> _Exercise_:
What the answer must contain is every line of the records, exactly, with no pictures.
** Records shown follows **
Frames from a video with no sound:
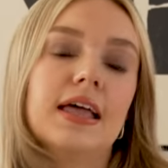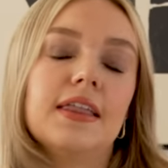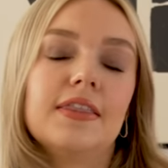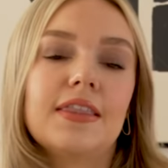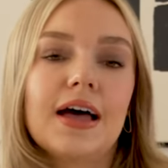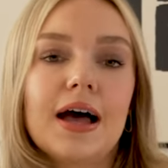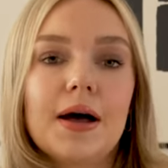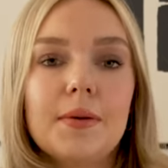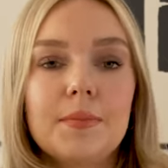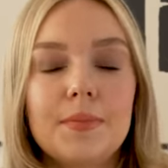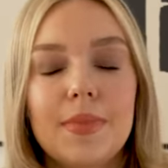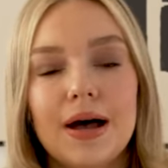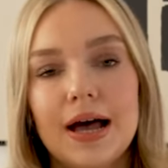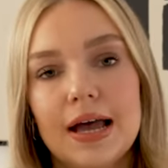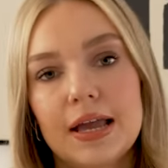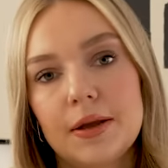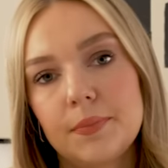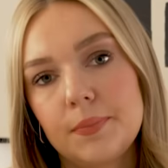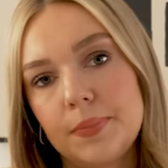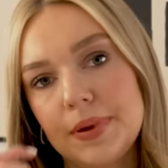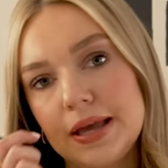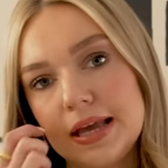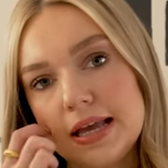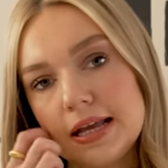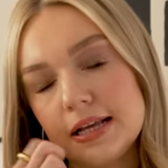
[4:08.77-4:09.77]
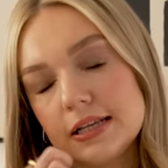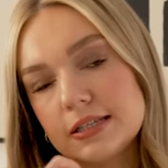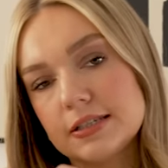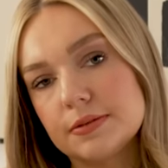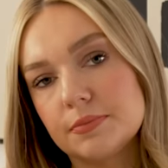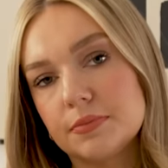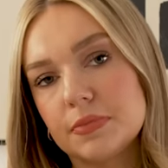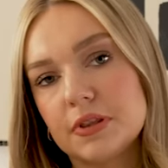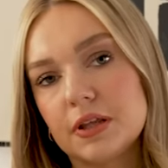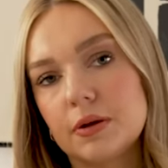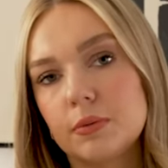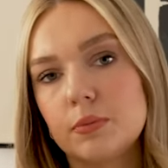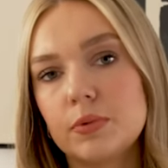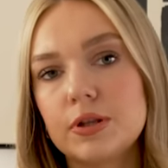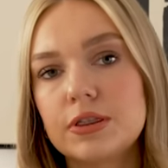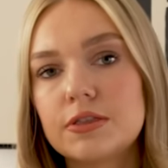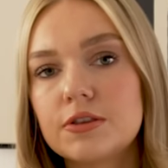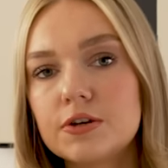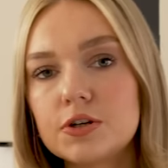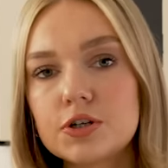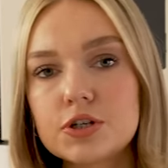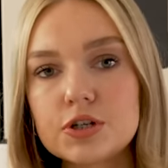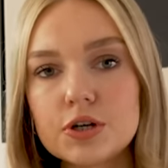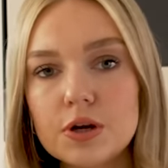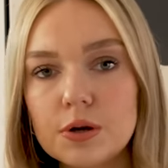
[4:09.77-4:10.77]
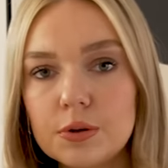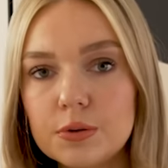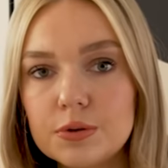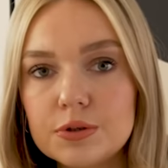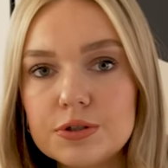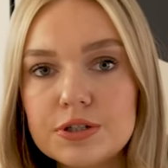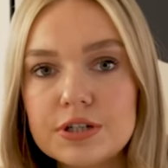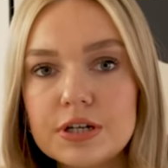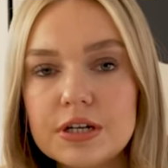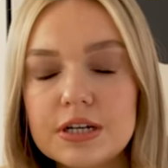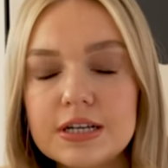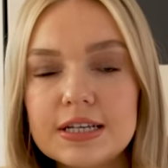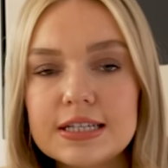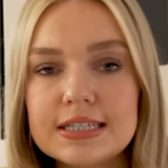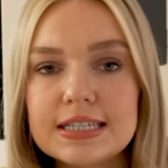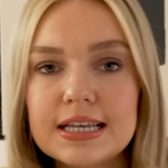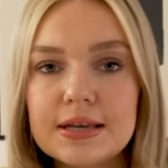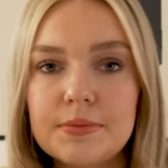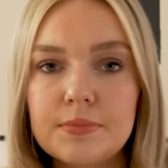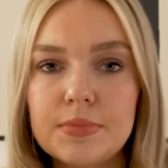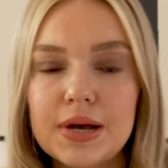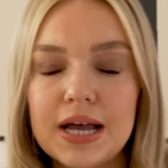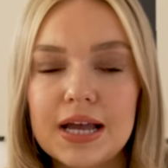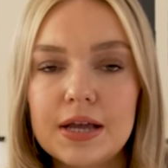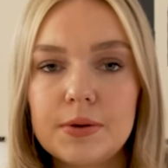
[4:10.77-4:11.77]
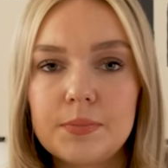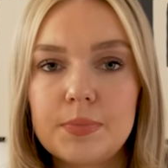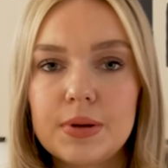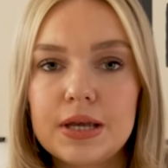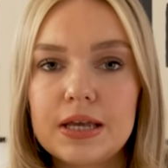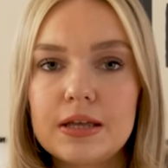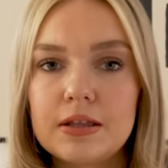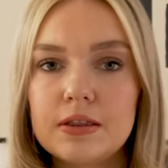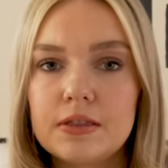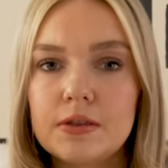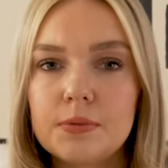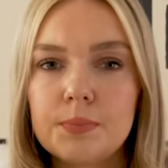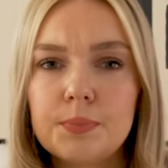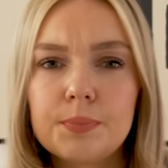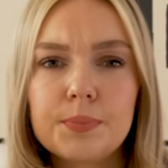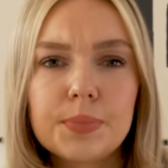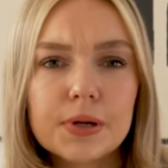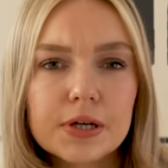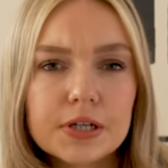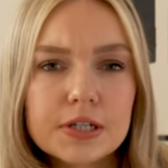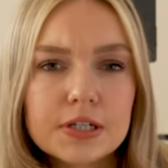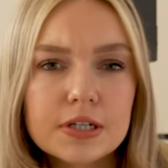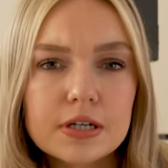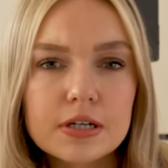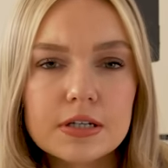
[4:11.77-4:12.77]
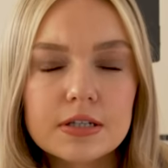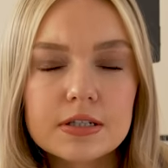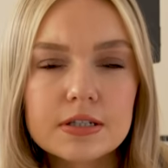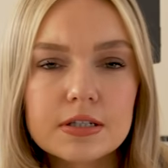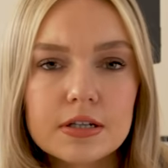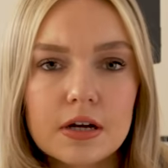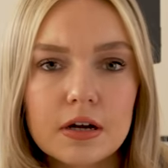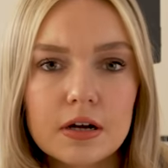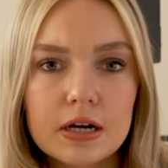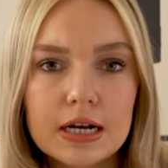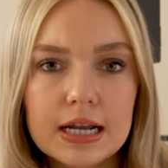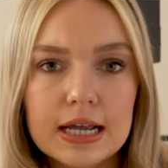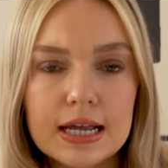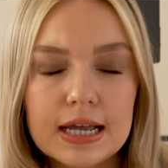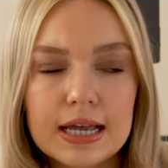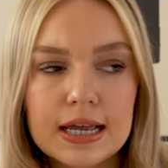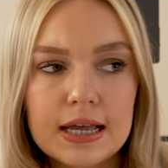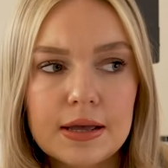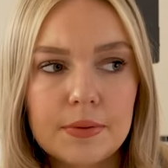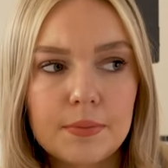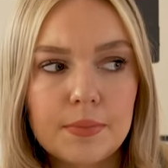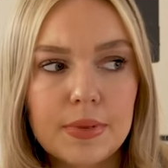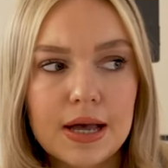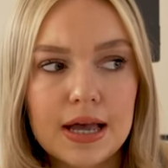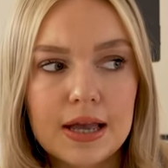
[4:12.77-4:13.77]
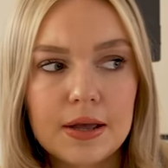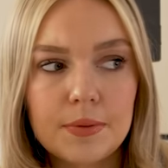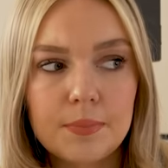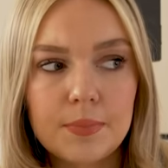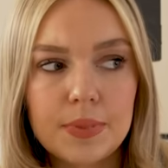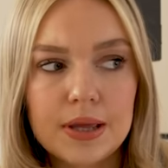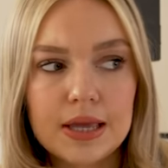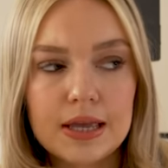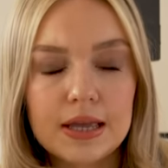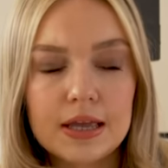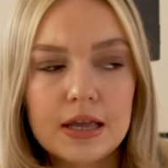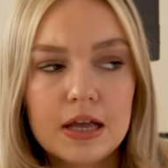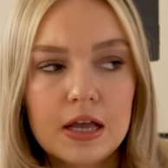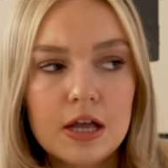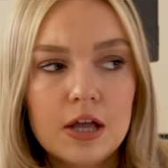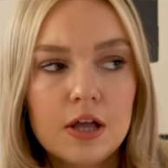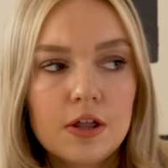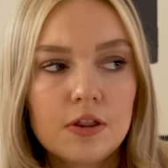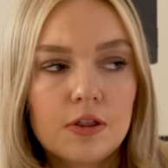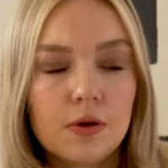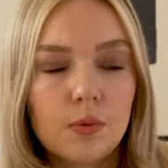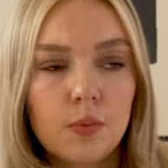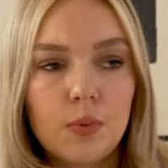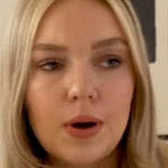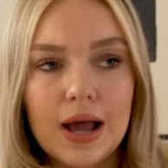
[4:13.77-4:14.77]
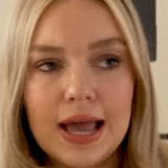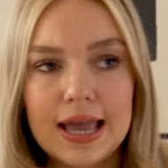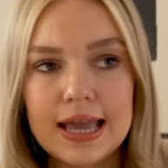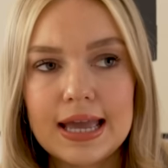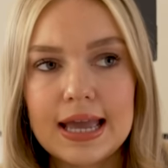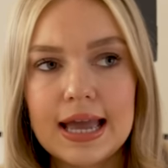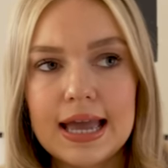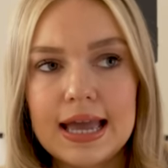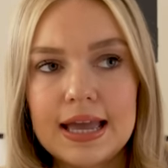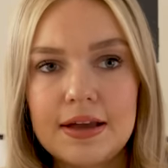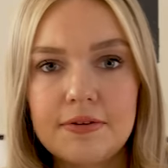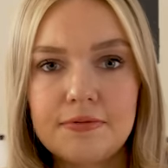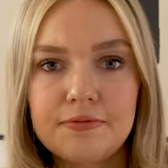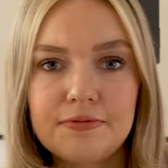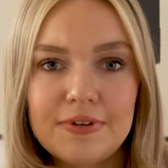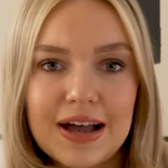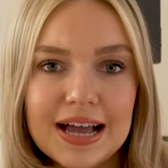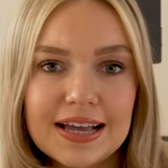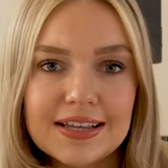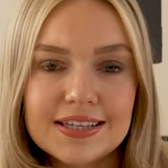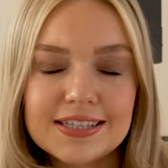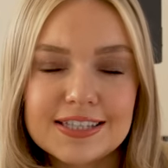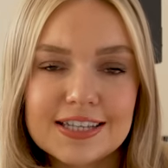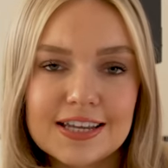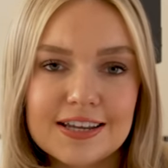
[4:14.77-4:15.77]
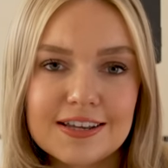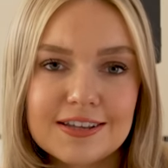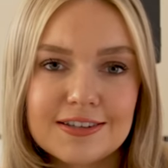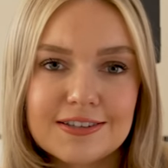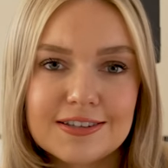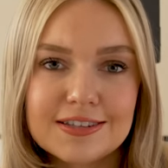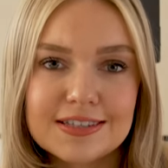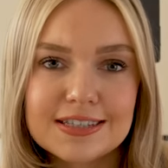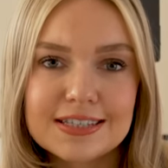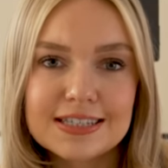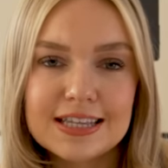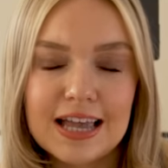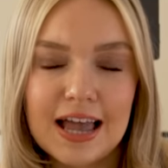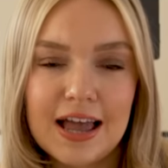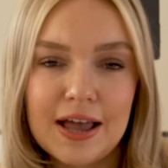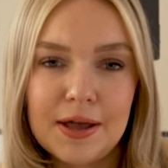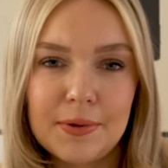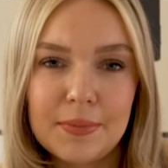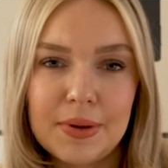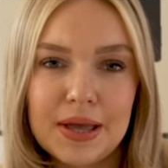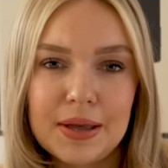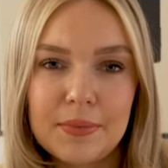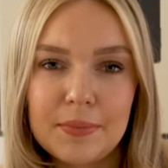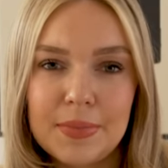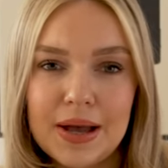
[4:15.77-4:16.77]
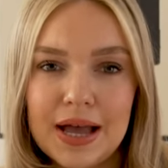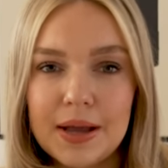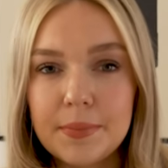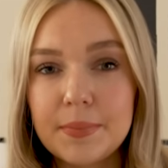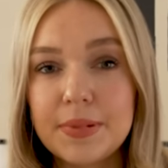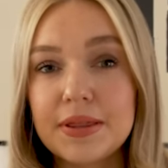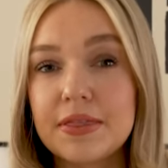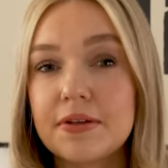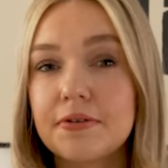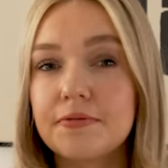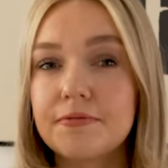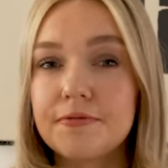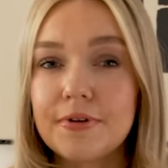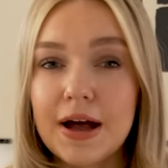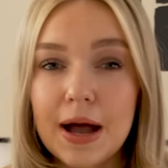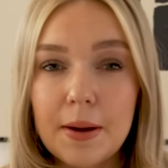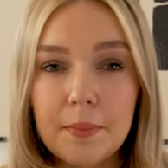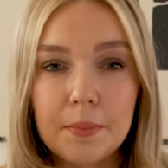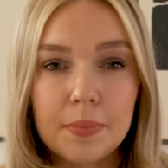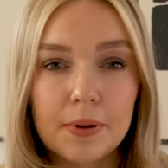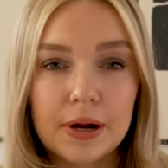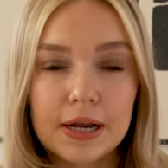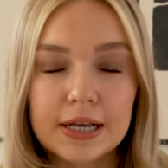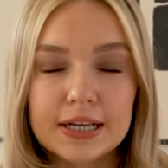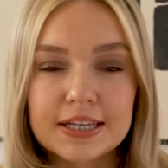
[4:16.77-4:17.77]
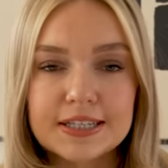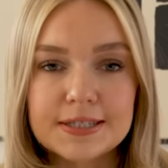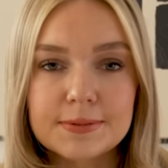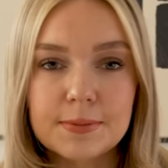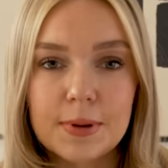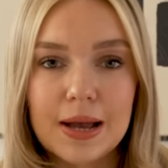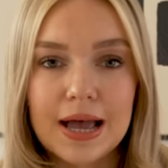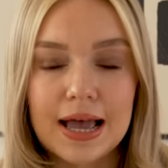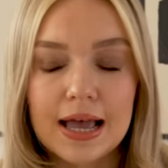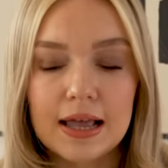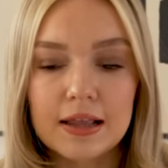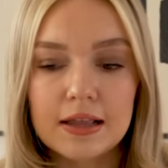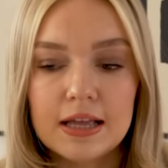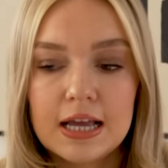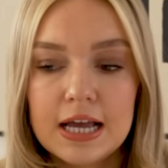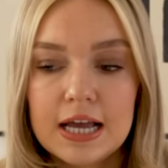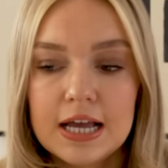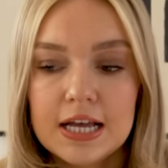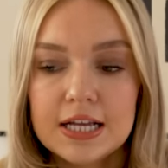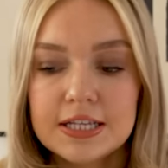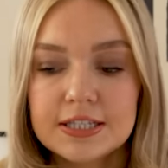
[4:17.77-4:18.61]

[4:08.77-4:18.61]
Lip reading: That might be something with the shoulders, it might be the buttons on it, it might be the way it fastens, it might be the fabric as well.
** End of Records shown **
> _Exercise answer_:
Frames from a video with no sound:
[4:08.77-4:09.77]
[4:09.77-4:10.77]
[4:10.77-4:11.77]
[4:11.77-4:12.77]
[4:12.77-4:13.77]
[4:13.77-4:14.77]
[4:14.77-4:15.77]
[4:15.77-4:16.77]
[4:16.77-4:17.77]
[4:17.77-4:18.61]

[4:08.77-4:18.61]
Lip reading: That might be something with the shoulders, it might be the buttons on it, it might be the way it fastens, it might be the fabric as well.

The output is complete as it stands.